70 Boa-Remixe gibt es mittlerweile, irgendwann, das ist derzeit vielleicht Boas größter Traum, soll
ein Tripel-Album erscheinen. Auf den Beitrag von Aphex Twin ist er unüberhörbar besonders stolz. Und
sonst, die anderen Kooperationen? Selbst die Pop-Autorin Sibylle Berg (Sex II) ist ja auf seinem
neuen Album zu hören: Das ist natürlich auch immer Zufall. Ich habe nach einer deutschen Stimme
gesucht, aus dem Alltag. Ich selbst kann nicht deutsch schreiben oder singen. Sibylle Berg habe ich bei einem
Interview für Die ZEIT kennen gelernt.
Sie selbst hat eine Zeit lang bei ihren Lesungen Boa-Musik aufgelegt. So kam das zustande.
Auch ansonsten ist das Remix- und Kooperations-Modell natürlich zufallsoffen. Kontingenz erzeugt Kreativität.

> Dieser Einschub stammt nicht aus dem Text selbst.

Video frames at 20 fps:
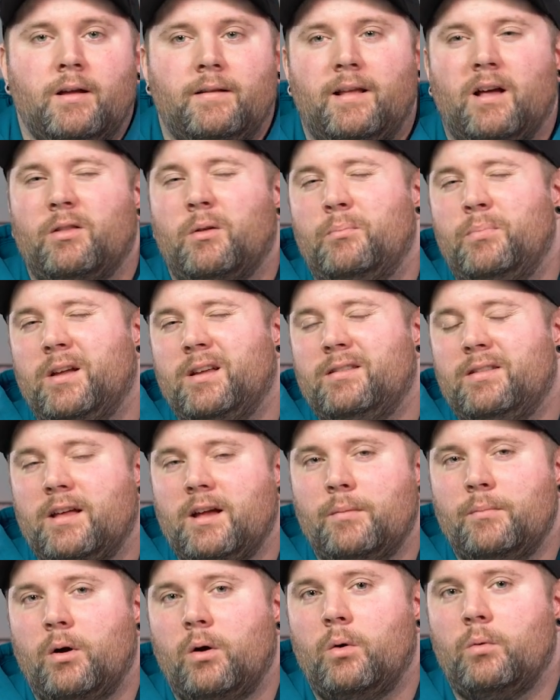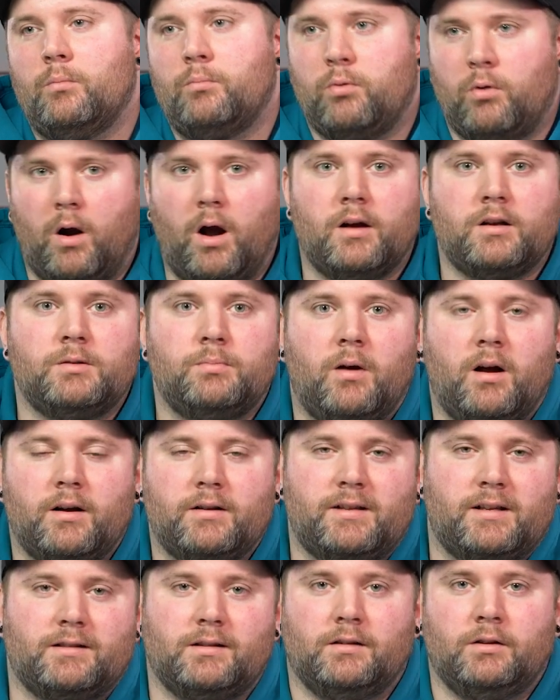Now the big thing about
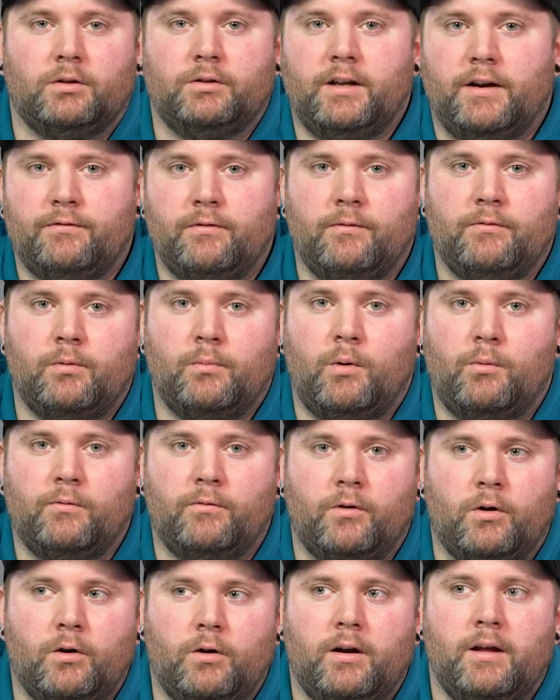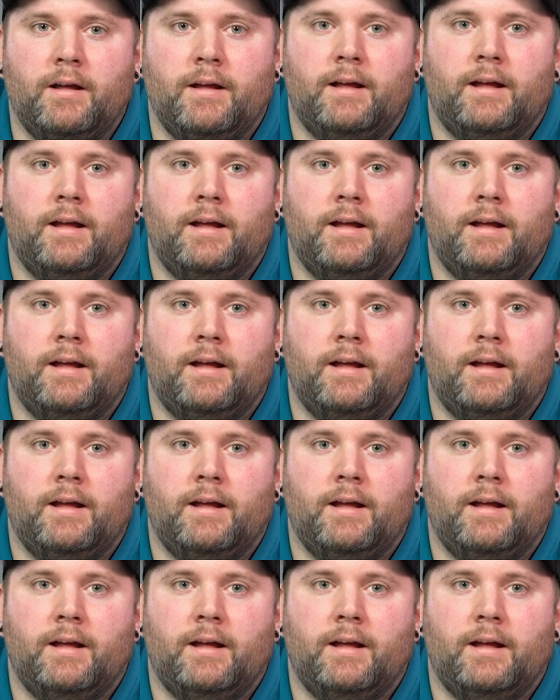Proxmox that's a little different from Ovirt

Boa: Am besten gefallen mir oft die Bearbeitungen, in denen die Vorgabe, also der Song, scheinbar vollkommen
ignoriert wird; wo etwas radikal Neues, Anderes entsteht. Aber selbstverständlich fordert jede Interpretation,
jeder Bearbeitungsvorgang den Autor und Komponisten heraus. Er lernt dabei, wird selbst ein anderer.
Boa zwischen Song und Sound. Für ihn kein Gegensatz. Denn auch als Komponist ist für ihn der Groove
entscheidend. Dass man sich bei seinem neuen Album kaum ruhig halten kann, ist für ihn das größte
Kompliment.
Abstraktion und Reduktion
Dabei liebt er die Abstraktion und Reduktion. Schneider TM geht dabei, auf dem Intro des Albums, vielleicht
am weitesten. Aber bei ihm bleibt ja auch noch der synthetischste Klang immer ganz und gar physisch: ein osmotischer
Vorgang, ein durchdringendes Ereignis.
Auf The Red das Cover zitiert den vor kurzem verstorbenen britischen Abstrakten Victor
Pasmore gibt es die Zusammenarbeit mit Kreidler, Stella und Notwist, also der nächsten Generation,
und, besonders explizit, mit dem Miles-Sänger Tobias Kuhn. Kooperation, kein Konkurrentismus, lautet Boas
Devise. Was in den 80ern schon Arbeitsweise und Programm seines Labels Boa Constrictor bestimmte, kehrt jetzt
etwas verändert wieder. Nicht nur ein ästhetisches, sondern auch ein politisches Projekt. Zusammenhang
und Zusammenhalt in den Zeiten des Neoliberalismus und seiner nichtakademischen Realität: des Raubtier-Kapitalismus.